Your goal ::
The records beneath should be printed exactly, and the pictures are to be left out.

Data records ::
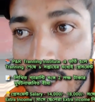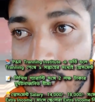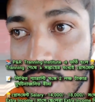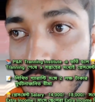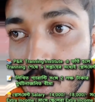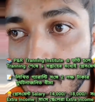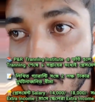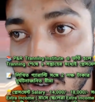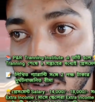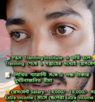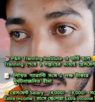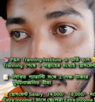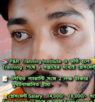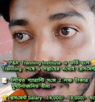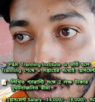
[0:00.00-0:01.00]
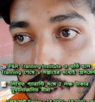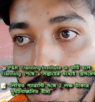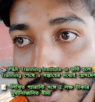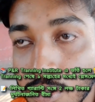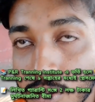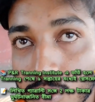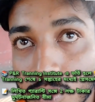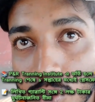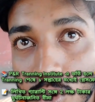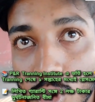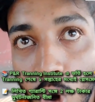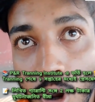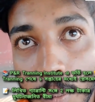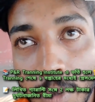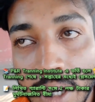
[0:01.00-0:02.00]
লাইনে আসার জন্য
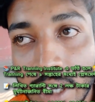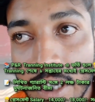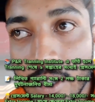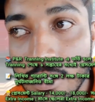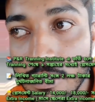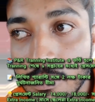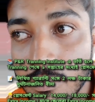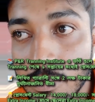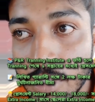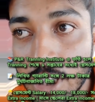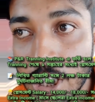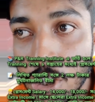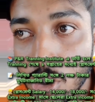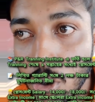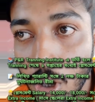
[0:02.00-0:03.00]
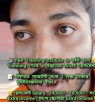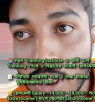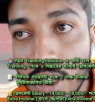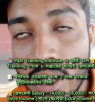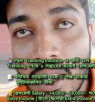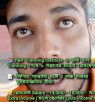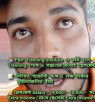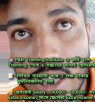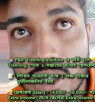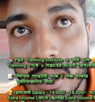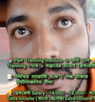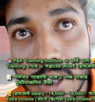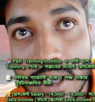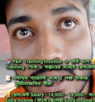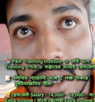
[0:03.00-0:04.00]
সব মানে নিঃসন্দেহে
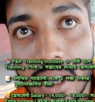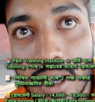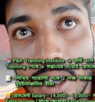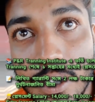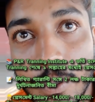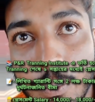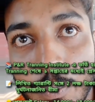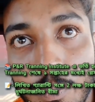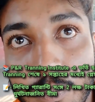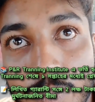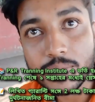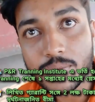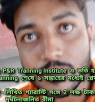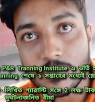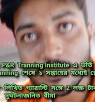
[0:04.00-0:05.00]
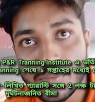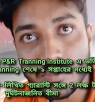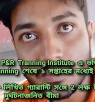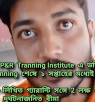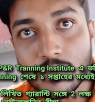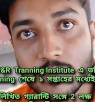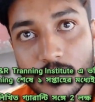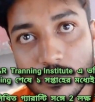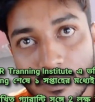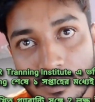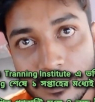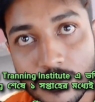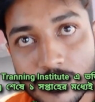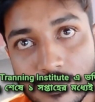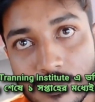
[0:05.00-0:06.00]
আসতে পারিস তারা মানে এটা পিএনআর
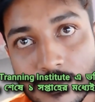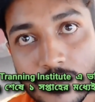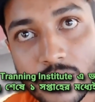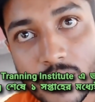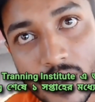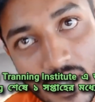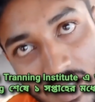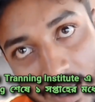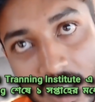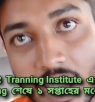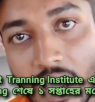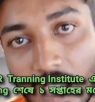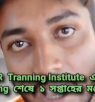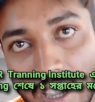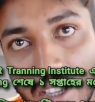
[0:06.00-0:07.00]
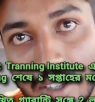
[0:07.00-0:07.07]
গ্রুপ বিশ্বাস ভরসার জায়গা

Task solution ::
[0:00.00-0:01.00]
[0:01.00-0:02.00]
লাইনে আসার জন্য
[0:02.00-0:03.00]
[0:03.00-0:04.00]
সব মানে নিঃসন্দেহে
[0:04.00-0:05.00]
[0:05.00-0:06.00]
আসতে পারিস তারা মানে এটা পিএনআর
[0:06.00-0:07.00]
[0:07.00-0:07.07]
গ্রুপ বিশ্বাস ভরসার জায়গা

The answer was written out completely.